Mercy nodded. “And if they kill—Oh, my God!”
Riley followed her gaze skyward to see something plummeting in what looked like an uncontrolled dive. It was too big to be a normal bird. “Hell.” He looked around for something to cushion the blow, but the entire area was old-fashioned concrete and wood. “Flare your wings,” he said to the falling bird between gritted teeth. “Slow it.”
“Come on, come on.” Mercy rose on tiptoe, as if she c
ould reach up and catch the other changeling.
Three seconds before impact, it was as if the falling one heard them.

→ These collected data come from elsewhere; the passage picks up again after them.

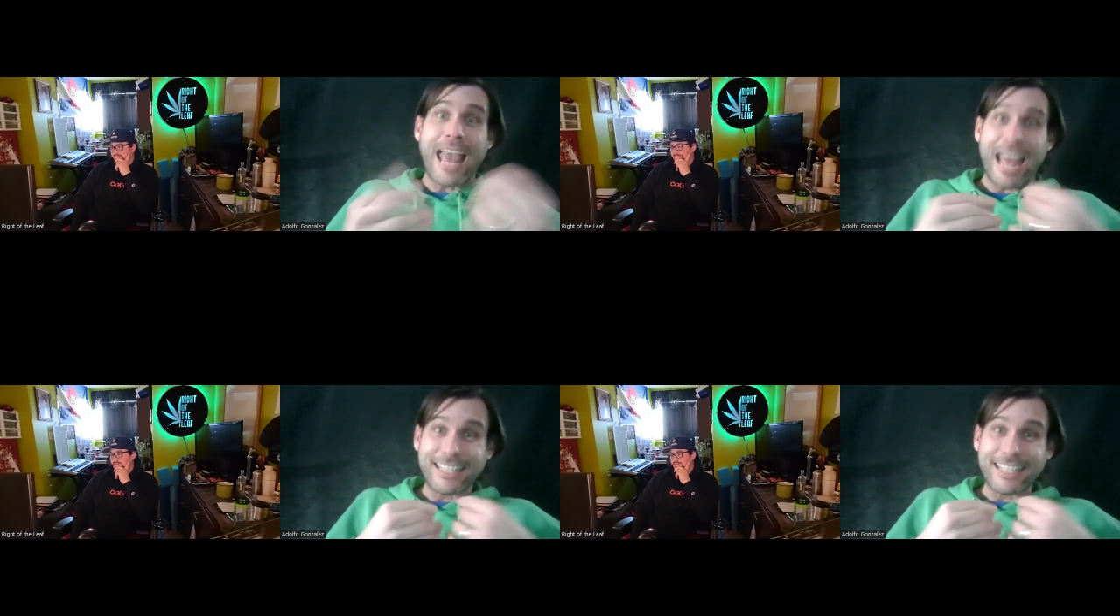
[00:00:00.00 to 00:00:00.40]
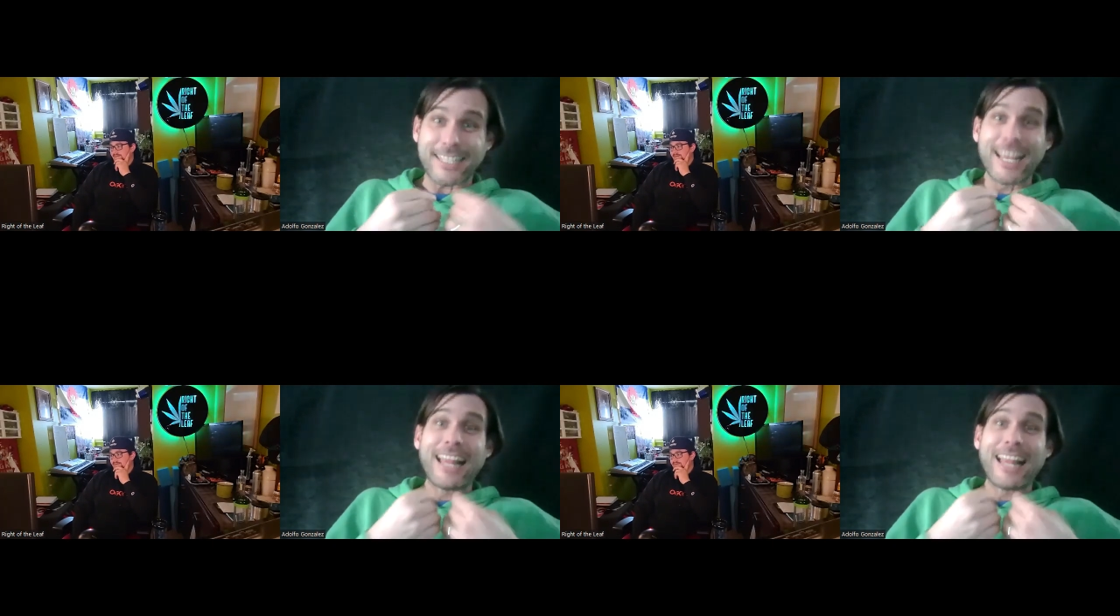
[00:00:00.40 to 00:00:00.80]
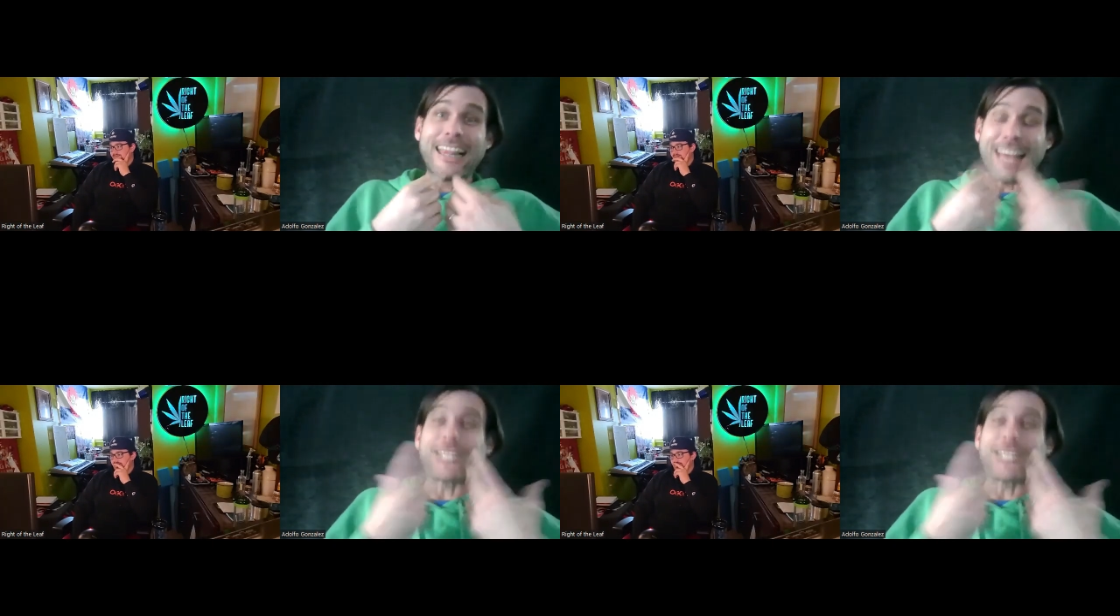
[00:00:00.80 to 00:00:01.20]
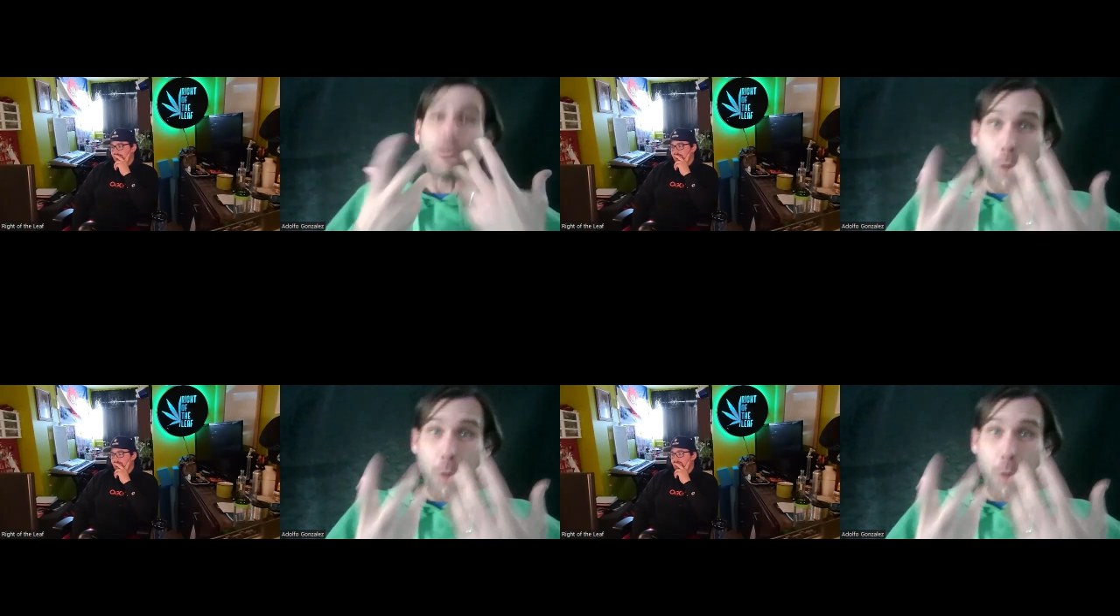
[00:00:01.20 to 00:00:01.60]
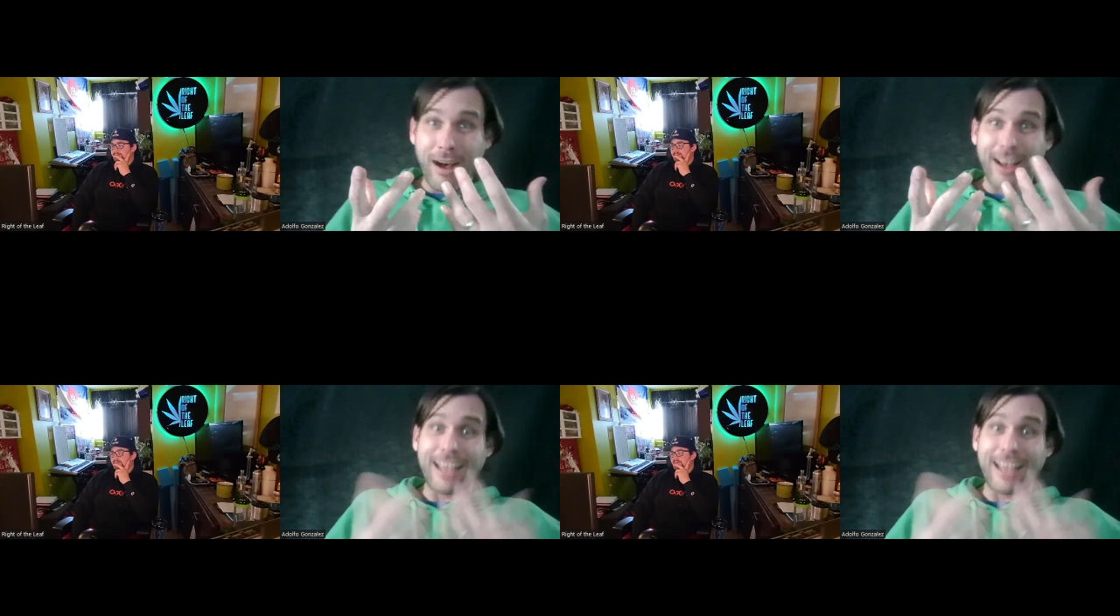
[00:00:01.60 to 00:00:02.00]
hence less
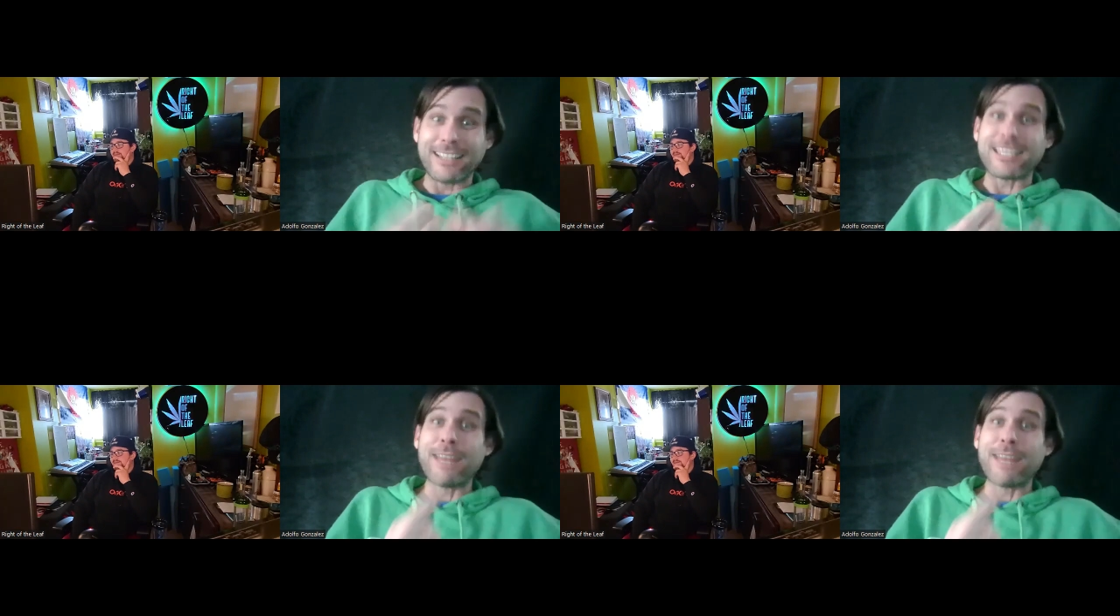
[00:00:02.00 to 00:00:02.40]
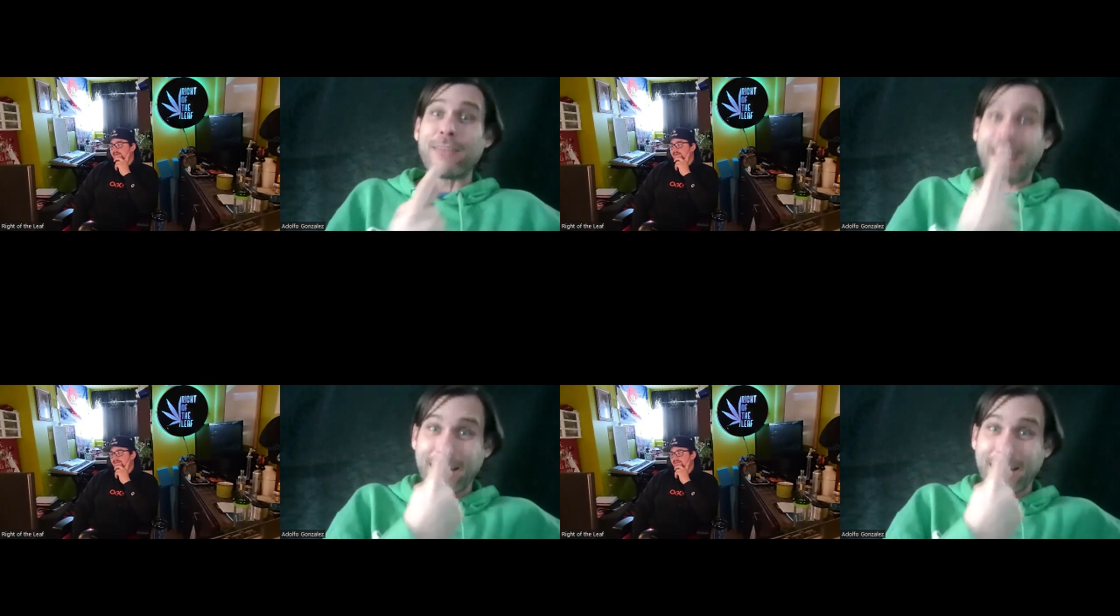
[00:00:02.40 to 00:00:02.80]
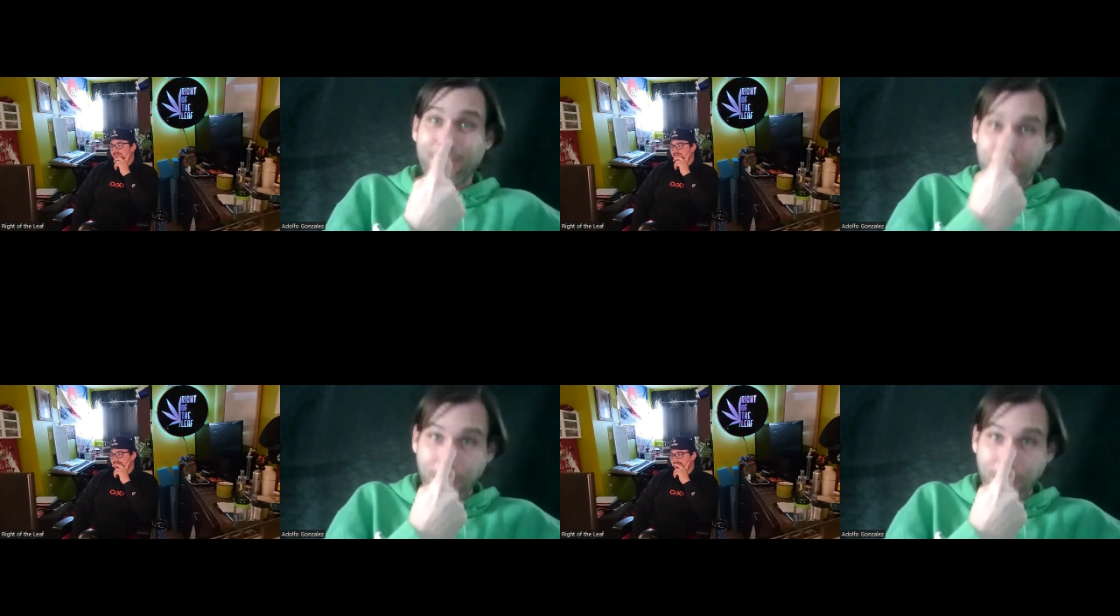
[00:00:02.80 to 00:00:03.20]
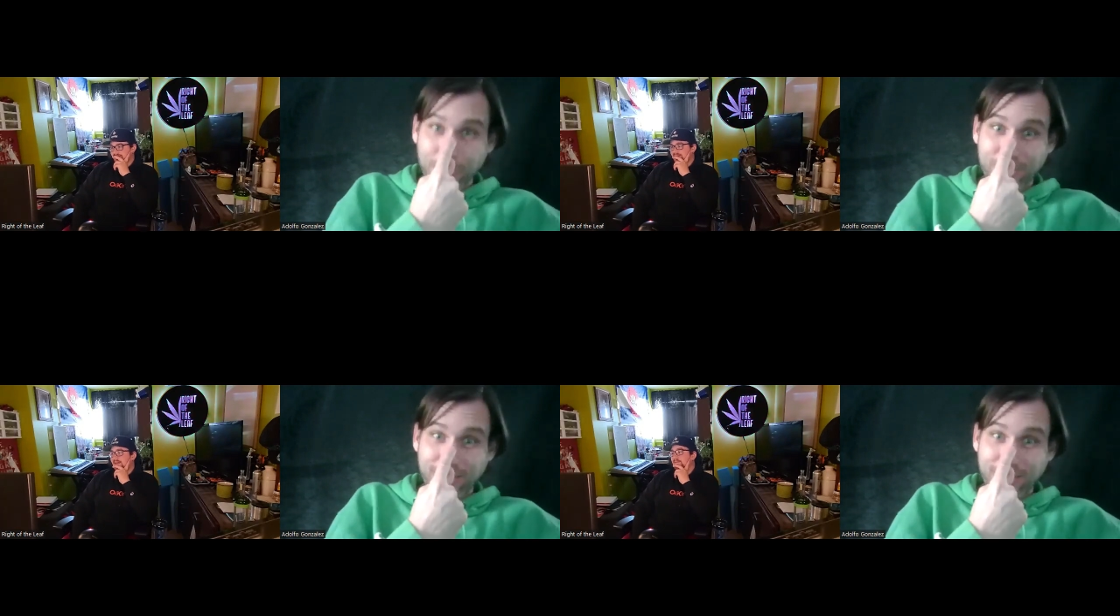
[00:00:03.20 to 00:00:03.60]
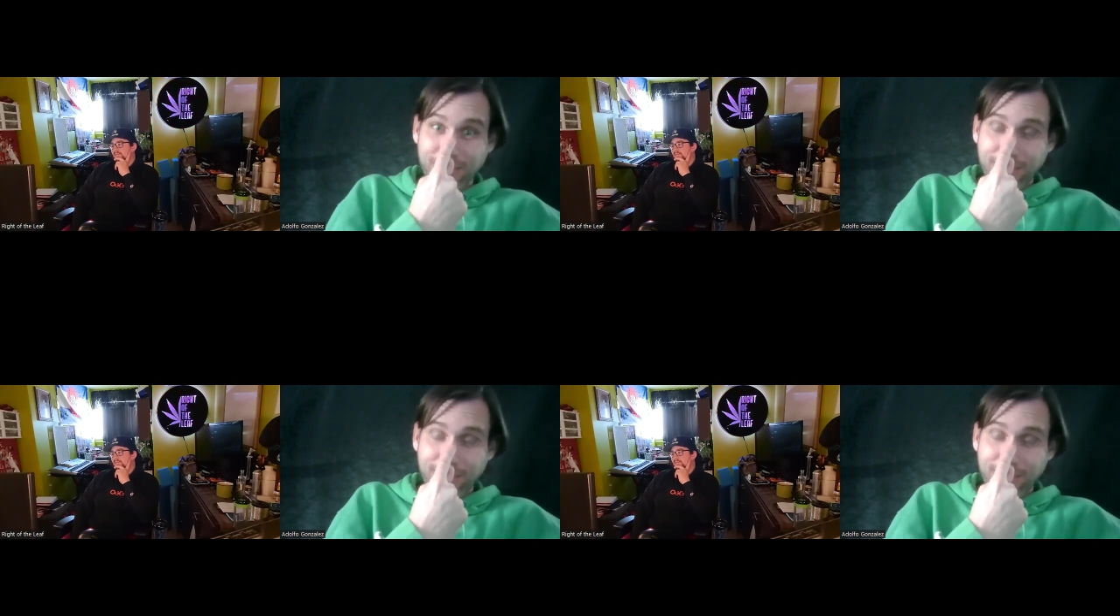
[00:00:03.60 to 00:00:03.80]
aroma is hitting your nose. Yeah.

His wings spread, though one looked strange . . . broken, Riley realized. It slowed his descent from killing to crippling. The changeling also managed to shift his trajectory so he slammed into a pile of old wood instead of the concrete, but he came down hard, a falcon in full animal form.
They were both running before he hit, heading back toward the building. Riley hated that his mate was going into danger, but his wolf respected her strength. This was who she was, and she was perfect. The falcon lay as if dead, but when Mercy put her hand on its body, she nodded. “Alive.”
Riley gauged the bird’s weight. “Big son of a bitch.” Carrying him in animal form would be awkward, but if he was this big as a bird, he was likely bigger as a human. Bird changelings did seriously weird things with their weight when they shifted, but in general, their animal form was smaller. In the end, it took both of them.
He slid his hands under the falcon’s back half, while Mercy took the front. “Ready?”
“Go.” They headed away from the scene, knowing they only had seconds.
But they didn’t even have that. They smelled the ignition at the same moment. Riley looked at Mercy. “Shift!” Their animal bodies were lower to the ground, would take the impact better.
Laying down their burden even as they shifted, they covered the injured changeling with their animal forms as the world turned to fire around them.
The wolf’s howl lifted above the city, mournful, sad, so desperately sad that everyone who heard it felt their heart tremble in echoed grief. Running from the Palace of Fine Arts at a speed that made the humans in his way gasp and wonder if they’d really seen what they thought they had, Hawke followed the sound to a patch of concrete not far from a collapsed building. Dust and smoke clogged the air, but he didn’t need to see to find them.
A large gray wolf stood in front of an unconscious leopard. The wolf was licking at her muzzle, patting her face with his paw, trying to nudge her to wakefulness. But the leopard lay still, so still that it was almost as if she wasn’t breathing.